Omit all pictures, then repeat the listing exactly.

Data extracts: Begin

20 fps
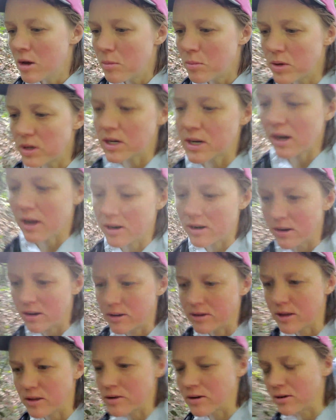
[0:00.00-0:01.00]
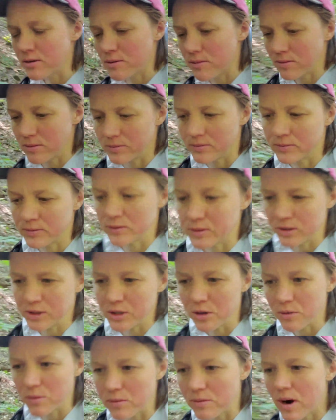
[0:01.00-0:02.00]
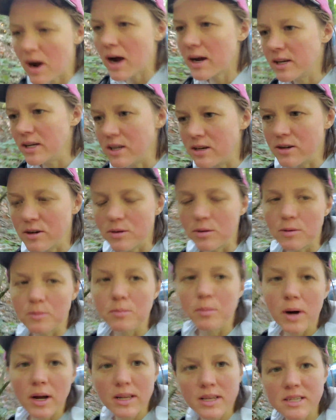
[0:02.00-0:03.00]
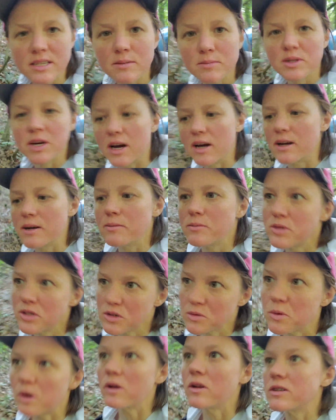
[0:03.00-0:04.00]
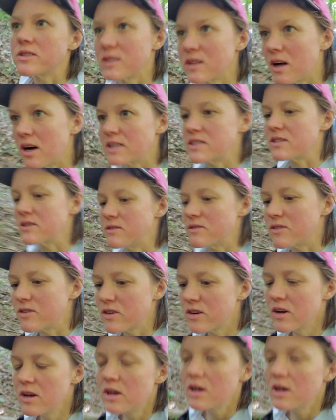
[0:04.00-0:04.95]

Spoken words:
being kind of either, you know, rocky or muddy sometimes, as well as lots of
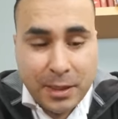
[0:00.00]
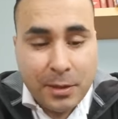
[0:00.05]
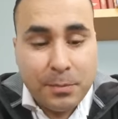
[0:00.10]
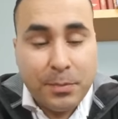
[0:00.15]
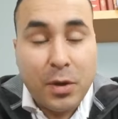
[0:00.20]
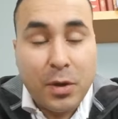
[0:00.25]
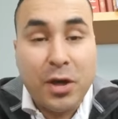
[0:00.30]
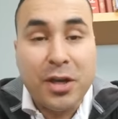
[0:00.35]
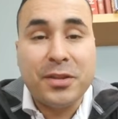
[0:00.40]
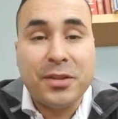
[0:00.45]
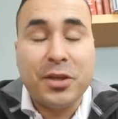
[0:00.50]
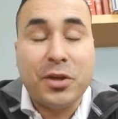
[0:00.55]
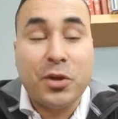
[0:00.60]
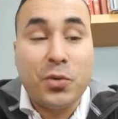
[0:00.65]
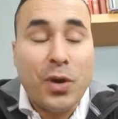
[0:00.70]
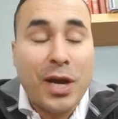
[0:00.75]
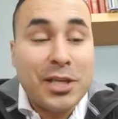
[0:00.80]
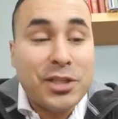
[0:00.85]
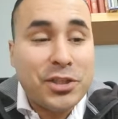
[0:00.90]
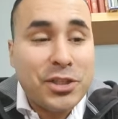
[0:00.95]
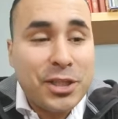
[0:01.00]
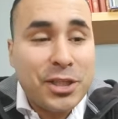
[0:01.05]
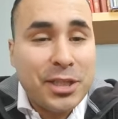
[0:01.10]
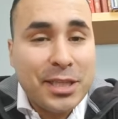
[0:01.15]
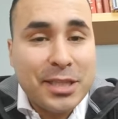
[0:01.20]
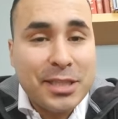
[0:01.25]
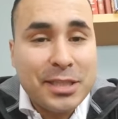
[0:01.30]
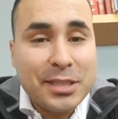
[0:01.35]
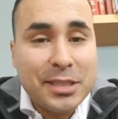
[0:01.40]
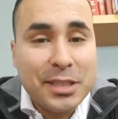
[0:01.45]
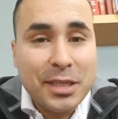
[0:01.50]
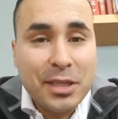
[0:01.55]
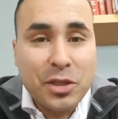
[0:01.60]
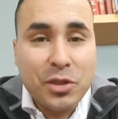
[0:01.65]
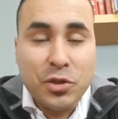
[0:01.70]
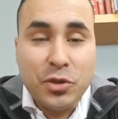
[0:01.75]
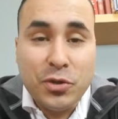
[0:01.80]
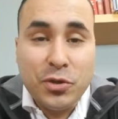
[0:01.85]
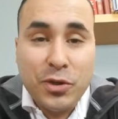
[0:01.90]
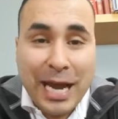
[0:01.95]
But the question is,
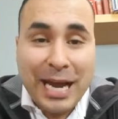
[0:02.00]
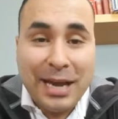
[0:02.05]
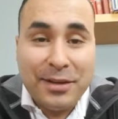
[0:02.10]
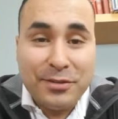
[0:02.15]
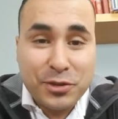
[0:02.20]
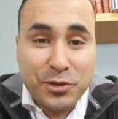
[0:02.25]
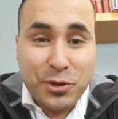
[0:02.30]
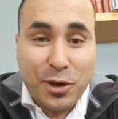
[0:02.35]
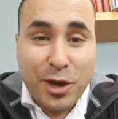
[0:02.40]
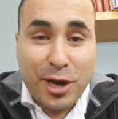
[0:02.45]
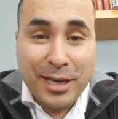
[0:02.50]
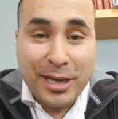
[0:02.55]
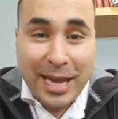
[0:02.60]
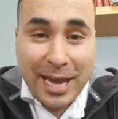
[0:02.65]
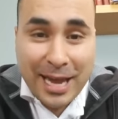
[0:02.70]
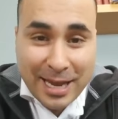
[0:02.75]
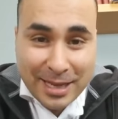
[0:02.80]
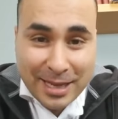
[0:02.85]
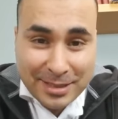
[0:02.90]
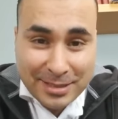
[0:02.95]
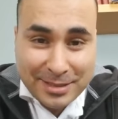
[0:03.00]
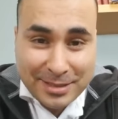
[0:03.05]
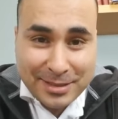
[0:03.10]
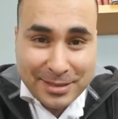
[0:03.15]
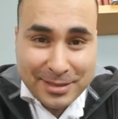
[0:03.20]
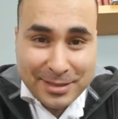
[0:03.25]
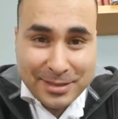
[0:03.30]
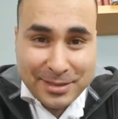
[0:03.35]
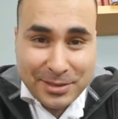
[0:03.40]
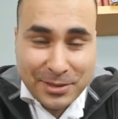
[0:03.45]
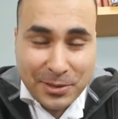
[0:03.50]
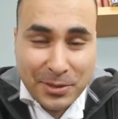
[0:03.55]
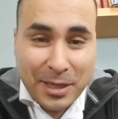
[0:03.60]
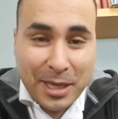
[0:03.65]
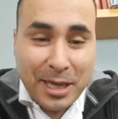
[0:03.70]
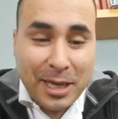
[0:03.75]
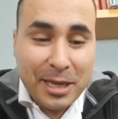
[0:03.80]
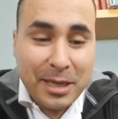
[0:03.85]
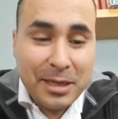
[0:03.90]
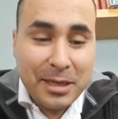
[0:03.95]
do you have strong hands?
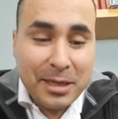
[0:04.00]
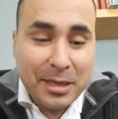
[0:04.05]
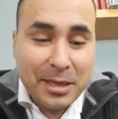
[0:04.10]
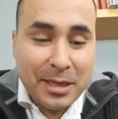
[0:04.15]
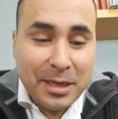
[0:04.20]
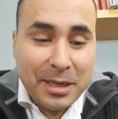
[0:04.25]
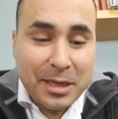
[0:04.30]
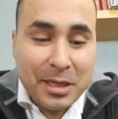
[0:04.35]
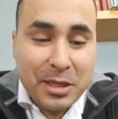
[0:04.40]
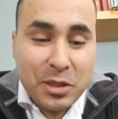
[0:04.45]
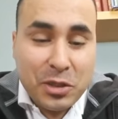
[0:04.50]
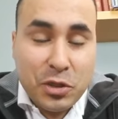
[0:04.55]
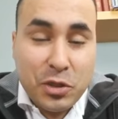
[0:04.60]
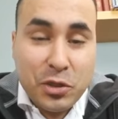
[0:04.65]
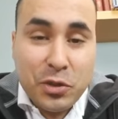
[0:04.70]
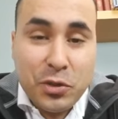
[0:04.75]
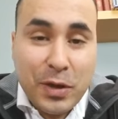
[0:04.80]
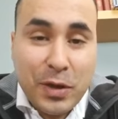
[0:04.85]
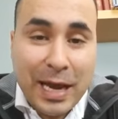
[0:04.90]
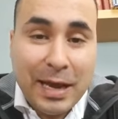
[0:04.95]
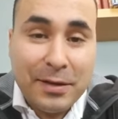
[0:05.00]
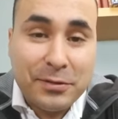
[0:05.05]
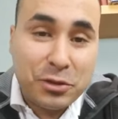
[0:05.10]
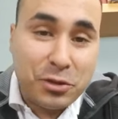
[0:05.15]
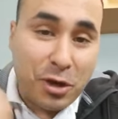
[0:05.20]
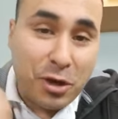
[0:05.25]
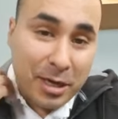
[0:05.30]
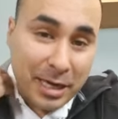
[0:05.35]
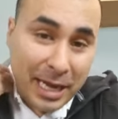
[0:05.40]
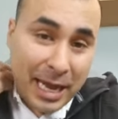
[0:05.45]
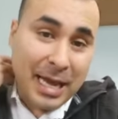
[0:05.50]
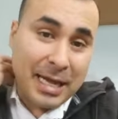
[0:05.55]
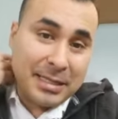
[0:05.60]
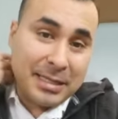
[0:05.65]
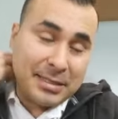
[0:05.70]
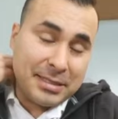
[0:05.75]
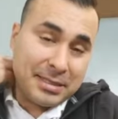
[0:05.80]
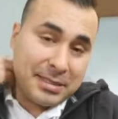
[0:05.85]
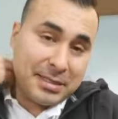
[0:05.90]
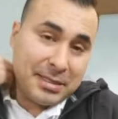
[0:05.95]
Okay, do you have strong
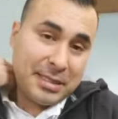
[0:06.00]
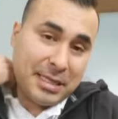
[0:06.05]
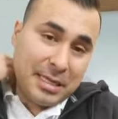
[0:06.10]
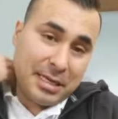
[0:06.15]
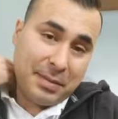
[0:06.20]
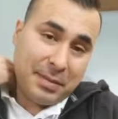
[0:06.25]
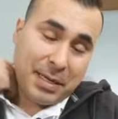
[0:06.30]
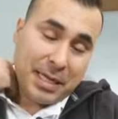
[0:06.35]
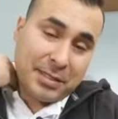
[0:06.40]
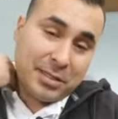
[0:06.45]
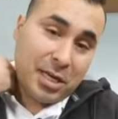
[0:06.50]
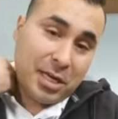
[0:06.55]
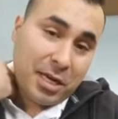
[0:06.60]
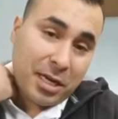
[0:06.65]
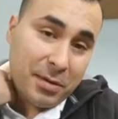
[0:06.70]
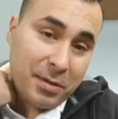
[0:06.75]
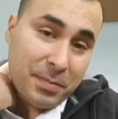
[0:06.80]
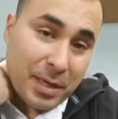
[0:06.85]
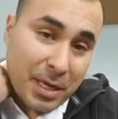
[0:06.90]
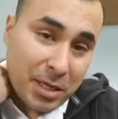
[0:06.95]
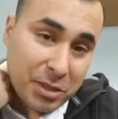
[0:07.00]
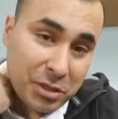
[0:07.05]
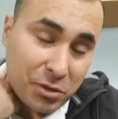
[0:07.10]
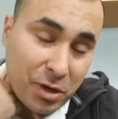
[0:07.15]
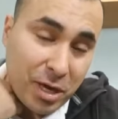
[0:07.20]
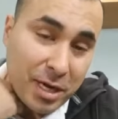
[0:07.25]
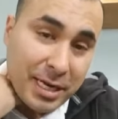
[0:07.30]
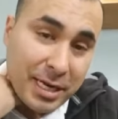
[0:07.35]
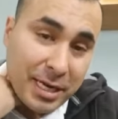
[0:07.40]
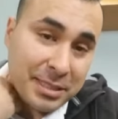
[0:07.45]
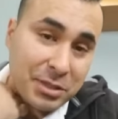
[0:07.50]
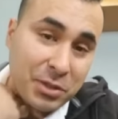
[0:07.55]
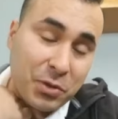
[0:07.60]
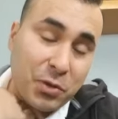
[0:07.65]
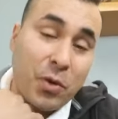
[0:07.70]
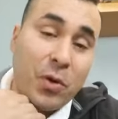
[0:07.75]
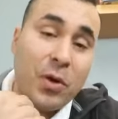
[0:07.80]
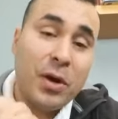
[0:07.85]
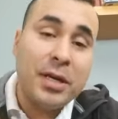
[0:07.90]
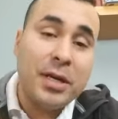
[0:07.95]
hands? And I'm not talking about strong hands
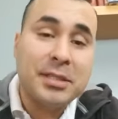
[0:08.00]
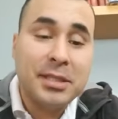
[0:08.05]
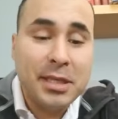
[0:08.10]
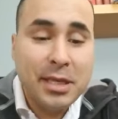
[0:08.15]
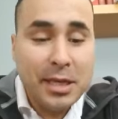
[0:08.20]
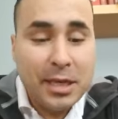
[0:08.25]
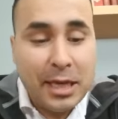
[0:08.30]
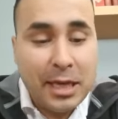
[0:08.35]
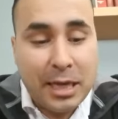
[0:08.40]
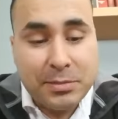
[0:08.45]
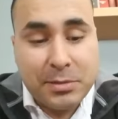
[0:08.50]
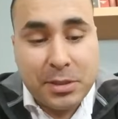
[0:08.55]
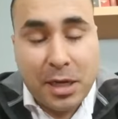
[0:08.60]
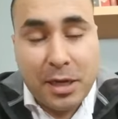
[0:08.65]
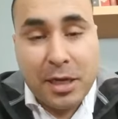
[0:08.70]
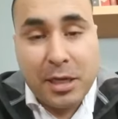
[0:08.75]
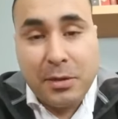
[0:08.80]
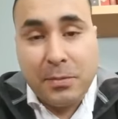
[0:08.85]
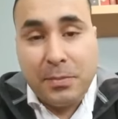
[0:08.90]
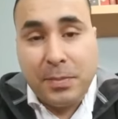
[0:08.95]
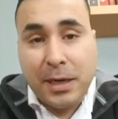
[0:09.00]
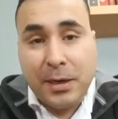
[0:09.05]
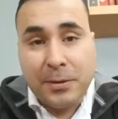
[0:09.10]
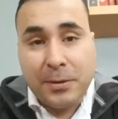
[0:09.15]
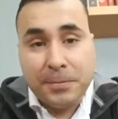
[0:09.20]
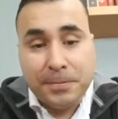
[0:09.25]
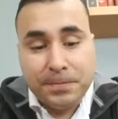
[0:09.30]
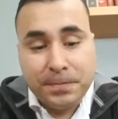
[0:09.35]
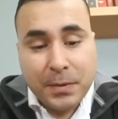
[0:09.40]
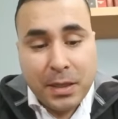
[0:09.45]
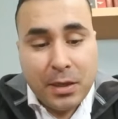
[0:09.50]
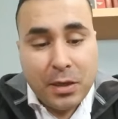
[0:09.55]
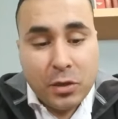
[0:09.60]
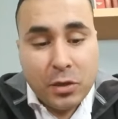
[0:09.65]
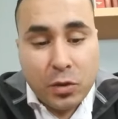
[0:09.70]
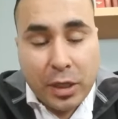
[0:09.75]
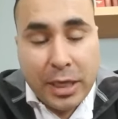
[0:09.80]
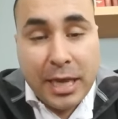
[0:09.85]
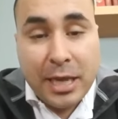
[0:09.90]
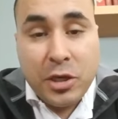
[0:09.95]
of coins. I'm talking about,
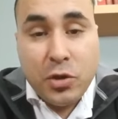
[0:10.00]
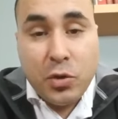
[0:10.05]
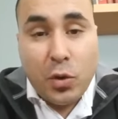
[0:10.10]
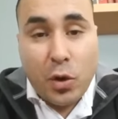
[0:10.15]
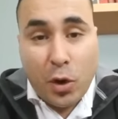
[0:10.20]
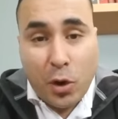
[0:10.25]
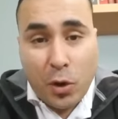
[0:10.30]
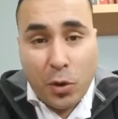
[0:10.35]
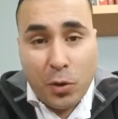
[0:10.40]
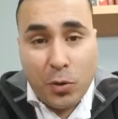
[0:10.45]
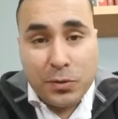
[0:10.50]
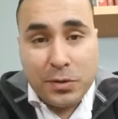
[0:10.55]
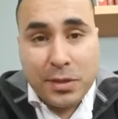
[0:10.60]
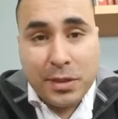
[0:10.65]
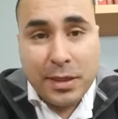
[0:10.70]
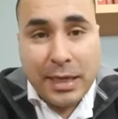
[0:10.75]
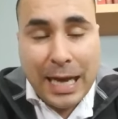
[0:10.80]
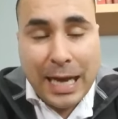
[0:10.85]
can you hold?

Data extracts: End

> The answer:
20 fps
[0:00.00-0:01.00]
[0:01.00-0:02.00]
[0:02.00-0:03.00]
[0:03.00-0:04.00]
[0:04.00-0:04.95]

Spoken words:
being kind of either, you know, rocky or muddy sometimes, as well as lots of
[0:00.00]
[0:00.05]
[0:00.10]
[0:00.15]
[0:00.20]
[0:00.25]
[0:00.30]
[0:00.35]
[0:00.40]
[0:00.45]
[0:00.50]
[0:00.55]
[0:00.60]
[0:00.65]
[0:00.70]
[0:00.75]
[0:00.80]
[0:00.85]
[0:00.90]
[0:00.95]
[0:01.00]
[0:01.05]
[0:01.10]
[0:01.15]
[0:01.20]
[0:01.25]
[0:01.30]
[0:01.35]
[0:01.40]
[0:01.45]
[0:01.50]
[0:01.55]
[0:01.60]
[0:01.65]
[0:01.70]
[0:01.75]
[0:01.80]
[0:01.85]
[0:01.90]
[0:01.95]
But the question is,
[0:02.00]
[0:02.05]
[0:02.10]
[0:02.15]
[0:02.20]
[0:02.25]
[0:02.30]
[0:02.35]
[0:02.40]
[0:02.45]
[0:02.50]
[0:02.55]
[0:02.60]
[0:02.65]
[0:02.70]
[0:02.75]
[0:02.80]
[0:02.85]
[0:02.90]
[0:02.95]
[0:03.00]
[0:03.05]
[0:03.10]
[0:03.15]
[0:03.20]
[0:03.25]
[0:03.30]
[0:03.35]
[0:03.40]
[0:03.45]
[0:03.50]
[0:03.55]
[0:03.60]
[0:03.65]
[0:03.70]
[0:03.75]
[0:03.80]
[0:03.85]
[0:03.90]
[0:03.95]
do you have strong hands?
[0:04.00]
[0:04.05]
[0:04.10]
[0:04.15]
[0:04.20]
[0:04.25]
[0:04.30]
[0:04.35]
[0:04.40]
[0:04.45]
[0:04.50]
[0:04.55]
[0:04.60]
[0:04.65]
[0:04.70]
[0:04.75]
[0:04.80]
[0:04.85]
[0:04.90]
[0:04.95]
[0:05.00]
[0:05.05]
[0:05.10]
[0:05.15]
[0:05.20]
[0:05.25]
[0:05.30]
[0:05.35]
[0:05.40]
[0:05.45]
[0:05.50]
[0:05.55]
[0:05.60]
[0:05.65]
[0:05.70]
[0:05.75]
[0:05.80]
[0:05.85]
[0:05.90]
[0:05.95]
Okay, do you have strong
[0:06.00]
[0:06.05]
[0:06.10]
[0:06.15]
[0:06.20]
[0:06.25]
[0:06.30]
[0:06.35]
[0:06.40]
[0:06.45]
[0:06.50]
[0:06.55]
[0:06.60]
[0:06.65]
[0:06.70]
[0:06.75]
[0:06.80]
[0:06.85]
[0:06.90]
[0:06.95]
[0:07.00]
[0:07.05]
[0:07.10]
[0:07.15]
[0:07.20]
[0:07.25]
[0:07.30]
[0:07.35]
[0:07.40]
[0:07.45]
[0:07.50]
[0:07.55]
[0:07.60]
[0:07.65]
[0:07.70]
[0:07.75]
[0:07.80]
[0:07.85]
[0:07.90]
[0:07.95]
hands? And I'm not talking about strong hands
[0:08.00]
[0:08.05]
[0:08.10]
[0:08.15]
[0:08.20]
[0:08.25]
[0:08.30]
[0:08.35]
[0:08.40]
[0:08.45]
[0:08.50]
[0:08.55]
[0:08.60]
[0:08.65]
[0:08.70]
[0:08.75]
[0:08.80]
[0:08.85]
[0:08.90]
[0:08.95]
[0:09.00]
[0:09.05]
[0:09.10]
[0:09.15]
[0:09.20]
[0:09.25]
[0:09.30]
[0:09.35]
[0:09.40]
[0:09.45]
[0:09.50]
[0:09.55]
[0:09.60]
[0:09.65]
[0:09.70]
[0:09.75]
[0:09.80]
[0:09.85]
[0:09.90]
[0:09.95]
of coins. I'm talking about,
[0:10.00]
[0:10.05]
[0:10.10]
[0:10.15]
[0:10.20]
[0:10.25]
[0:10.30]
[0:10.35]
[0:10.40]
[0:10.45]
[0:10.50]
[0:10.55]
[0:10.60]
[0:10.65]
[0:10.70]
[0:10.75]
[0:10.80]
[0:10.85]
can you hold?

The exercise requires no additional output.